• [WHAT TO WORK ON]: Reproduce the records below exactly, leaving out any pictures.

• [AVAILABLE DATA]:
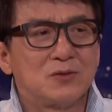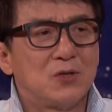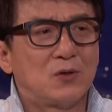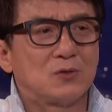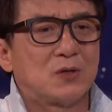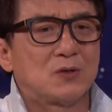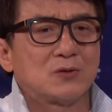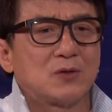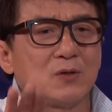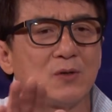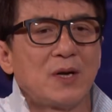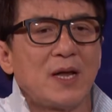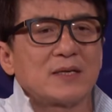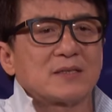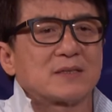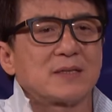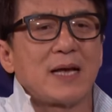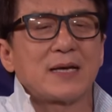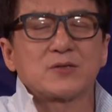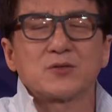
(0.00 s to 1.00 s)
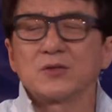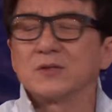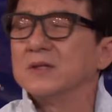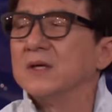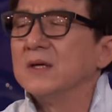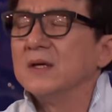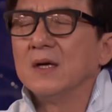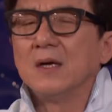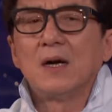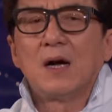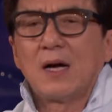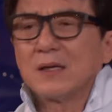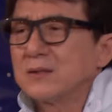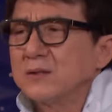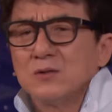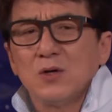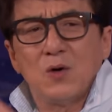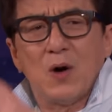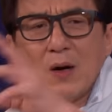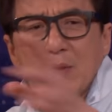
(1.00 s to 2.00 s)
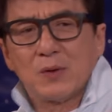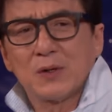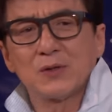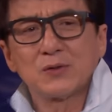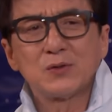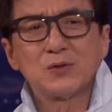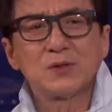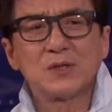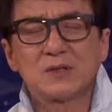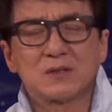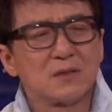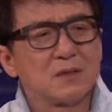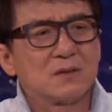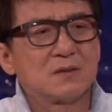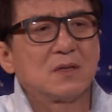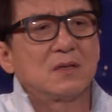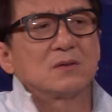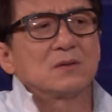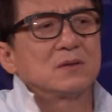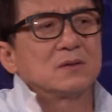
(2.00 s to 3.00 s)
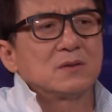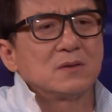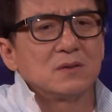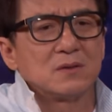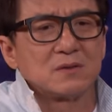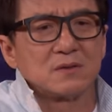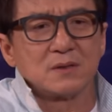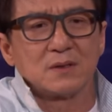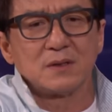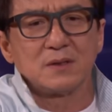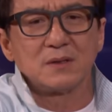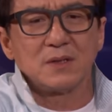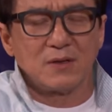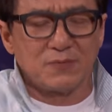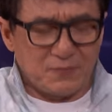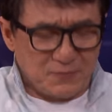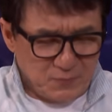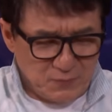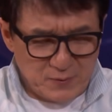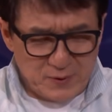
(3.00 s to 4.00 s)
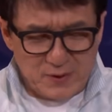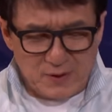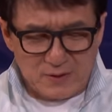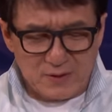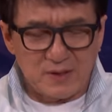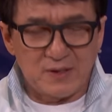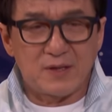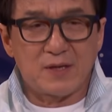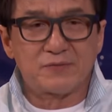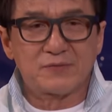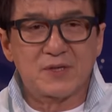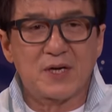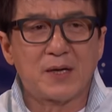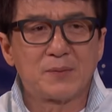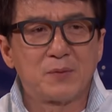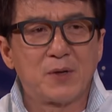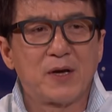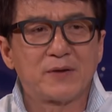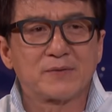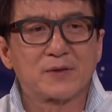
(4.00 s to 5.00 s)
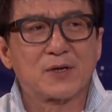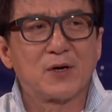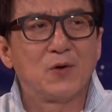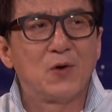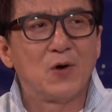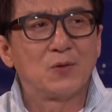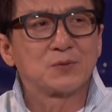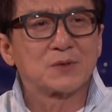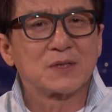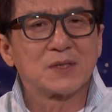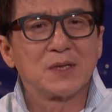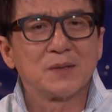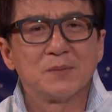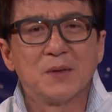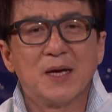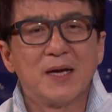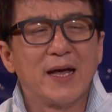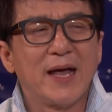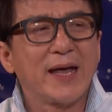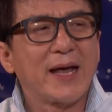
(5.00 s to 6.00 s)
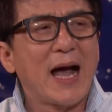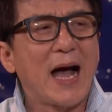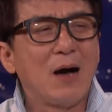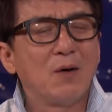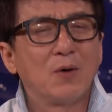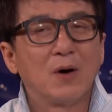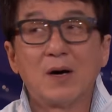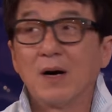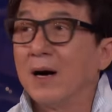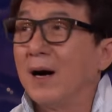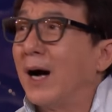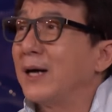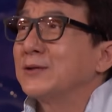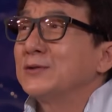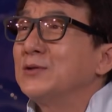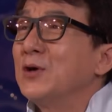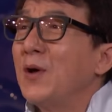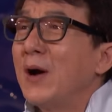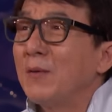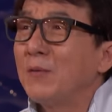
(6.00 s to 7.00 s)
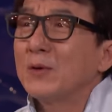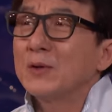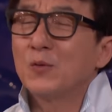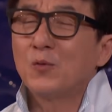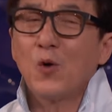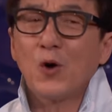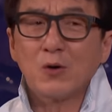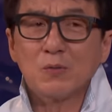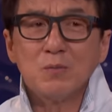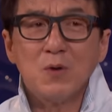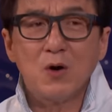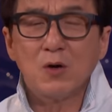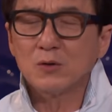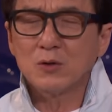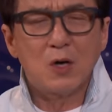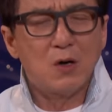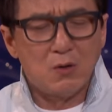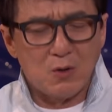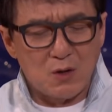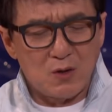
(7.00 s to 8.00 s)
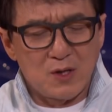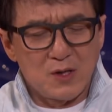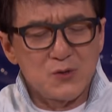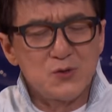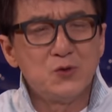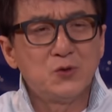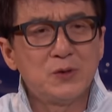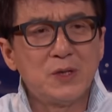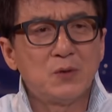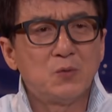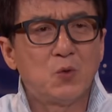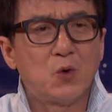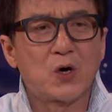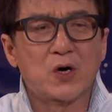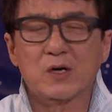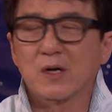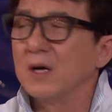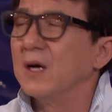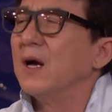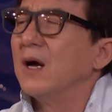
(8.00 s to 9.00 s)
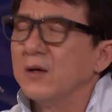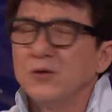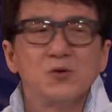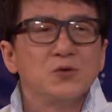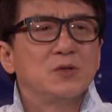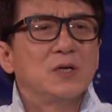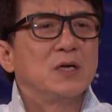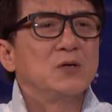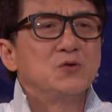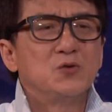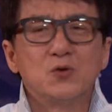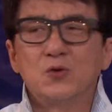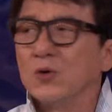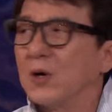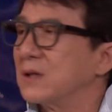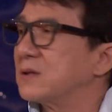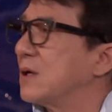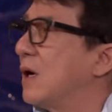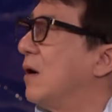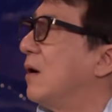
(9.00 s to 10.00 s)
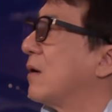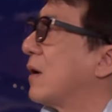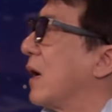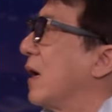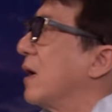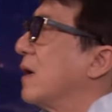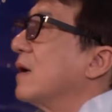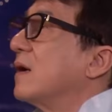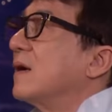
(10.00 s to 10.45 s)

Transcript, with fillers: No, no, no, less action. I said, no, I want to do this. No, no, no, enough will, enough time. You have to go home, sleep, eight hour. I said, no, I want to work more. No, union work, yeah. union rule. I said, union okay. Rule,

• [ANSWER]:
(0.00 s to 1.00 s)
(1.00 s to 2.00 s)
(2.00 s to 3.00 s)
(3.00 s to 4.00 s)
(4.00 s to 5.00 s)
(5.00 s to 6.00 s)
(6.00 s to 7.00 s)
(7.00 s to 8.00 s)
(8.00 s to 9.00 s)
(9.00 s to 10.00 s)
(10.00 s to 10.45 s)

Transcript, with fillers: No, no, no, less action. I said, no, I want to do this. No, no, no, enough will, enough time. You have to go home, sleep, eight hour. I said, no, I want to work more. No, union work, yeah. union rule. I said, union okay. Rule,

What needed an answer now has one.